── Records for this task
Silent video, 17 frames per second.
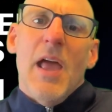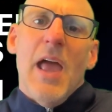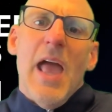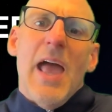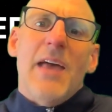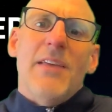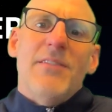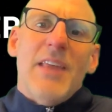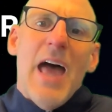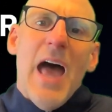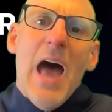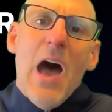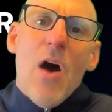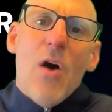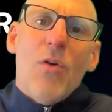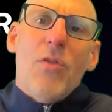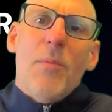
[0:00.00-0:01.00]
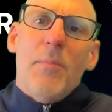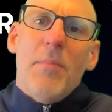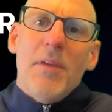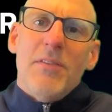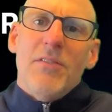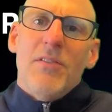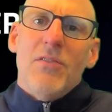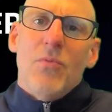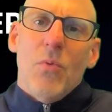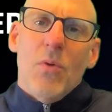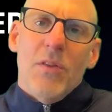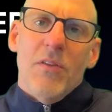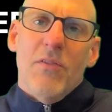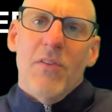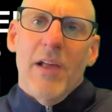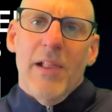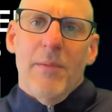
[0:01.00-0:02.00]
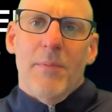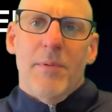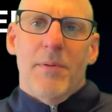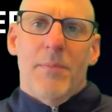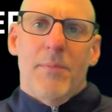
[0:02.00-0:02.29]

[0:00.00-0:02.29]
as to how the business will develop.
────
What you need to do
Transcription of the lines from the one with "[0:00.00-0:01.00]" through the end of the entries is required, exact and with no pictures.

Solution to the exercise
[0:00.00-0:01.00]
[0:01.00-0:02.00]
[0:02.00-0:02.29]

[0:00.00-0:02.29]
as to how the business will develop.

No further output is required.